Peramal itu mengangguk. Sepasang suami-istri itu menjadi lemas, lemah dan tak berdaya. Mereka mengetahui, kalau Madame Lizhard, Peramal Agung, mengatakan sesuatu, pasti hal tersebut akan terjadi.

"Kalian boleh memilih: membunuh anak itu saat dia lahir atau membuangnya. Terserah mau dibuang di mana. Kelak, saat gadis itu lahir, kekuatan tersembunyi akan bangkit dan tidak bisa dicegah lagi. She is defenitly would be the strongest Dark Witch in this era!" Madame Lizhard menjawab, sekaligus memperingatkan dengan sungguh-sungguh.

Keduanya saling menatap satu sama lain. Bagaimana bisa tega untuk membunuh si kecil yang berada di dalam kandungan, sedangkan anak itu adalah yang pertama dan sudah ditunggu sekian lama?

"Tak adakah cara lain? Kami sudah menunggu lama untuk memiliki anak dan tidak tega membunuh darah daging sendiri," ujar Lavena.

"Semua terserah pada kalian. Aku hanya memberitahu dan lebih cepat kalian singkirkan anak itu, lebih baik," nasihat sang peramal yang sedang kerasukan tersebut.

Suami-istri itu tak bisa menjawab. Keduanya tampak ketakutan dan sangat stres. Sebagai orang tua, tentu merasa berat dengan apa yang baru saja mereka terima: legenda tentang datangnya seorang gadis, utusan Dewi Ilmu Sihir yang membunuh tanpa ampun, Dewi Magia.

Air mata meleleh dari pelupuk mata Lavena. Tangan kanan mengusap perut dengan penuh sayang dan tak mau kehilangan anak yang dikandung. Tristian pun merasakan hal yang sama: tak tega untuk melenyapkan darah daging yang dicinta.

"Te ... terima kasih ...." Tristian berkata dengan terbata-bata.

Madame Lizhard terlihat menunduk. Lavena dan Tristian tak berani membangunkan, karena takut terjadi sesuatu yang tak diinginkan. Di dalam kantung baju pria, terdapat sekantung uang emas.

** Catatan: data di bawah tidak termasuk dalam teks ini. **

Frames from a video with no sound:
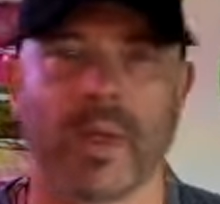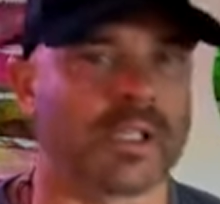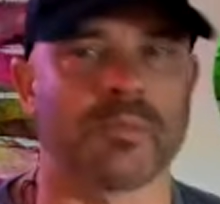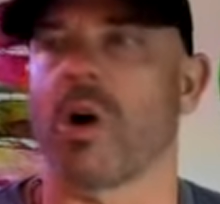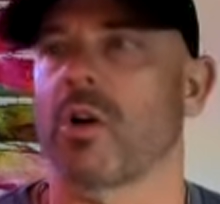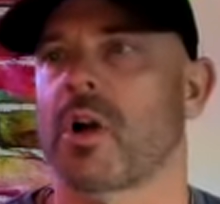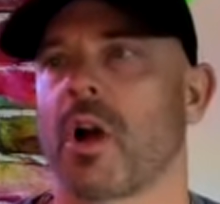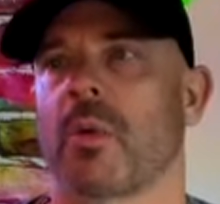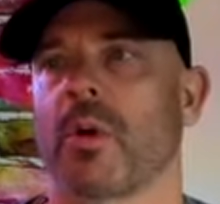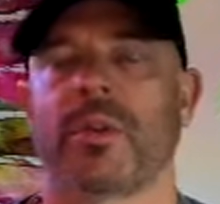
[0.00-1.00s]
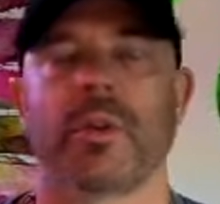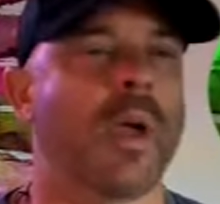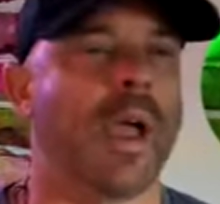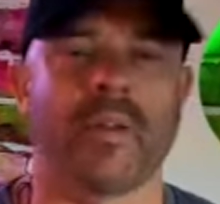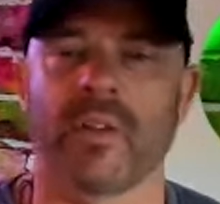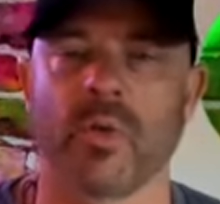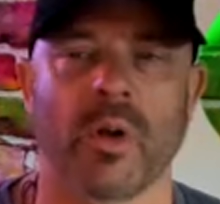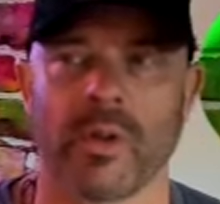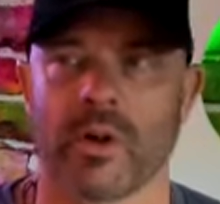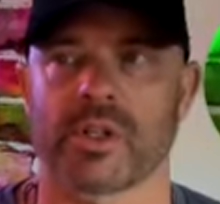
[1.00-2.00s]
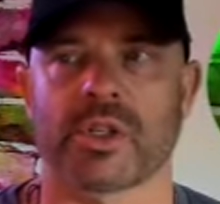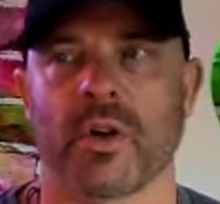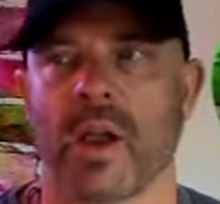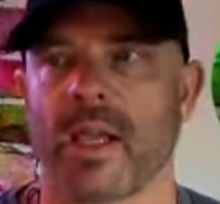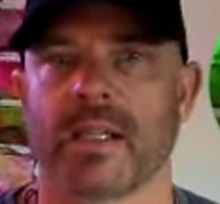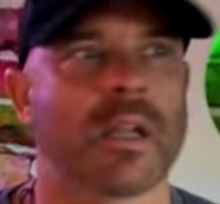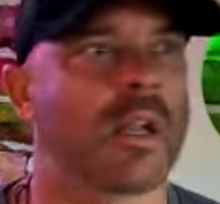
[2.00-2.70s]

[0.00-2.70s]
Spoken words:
small talk with you. Everyone there is trained.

"Sayang?" tanya Lavena kepada suami.

Wanita yang tengah hamil itu seolah bertanya, apa yang seharusnya mereka lakukan? Tristian yang melihat hal tersebut, hanya membalas dengan isyarat menggelengkan kepala. Lavena pun mengerti dan tidak melakukan tindakan apa pun.

Tak lama kemudian, sang peramal bangun. Raut Madame kembali seperti semula, sehingga keduanya berasumsi, kalau kalau keadaan sudah kembali seperti biasa dan tidak ada yang perlu dikhawatirkan.

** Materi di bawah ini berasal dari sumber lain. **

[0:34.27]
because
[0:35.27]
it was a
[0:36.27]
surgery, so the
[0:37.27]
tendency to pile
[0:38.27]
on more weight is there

"Bagaimana? Ada yang ingin ditanyakan?" tanya Madame dengan nada datar.

Suami-istri tersebut tampak ragu, karena memang sebagai orang tua tak ingin berbuat hal keji, akan tetapi tak bisa berkata apa-apa. Tangan kiri Lavena mengusap perut, karena merasa tak sanggup bila harus sampai berpisah dengan darah daging sendiri. Sang suami pun merasakan hal yang sama, hatinya bergejolak, seolah menentang apa yang dikatakan oleh Madame Lizhard.

Malam pun kian larut. Keheningan melanda di dalam ruangan, sehingga suasana yang terasa semakin mencekam tak dapat terelakkan.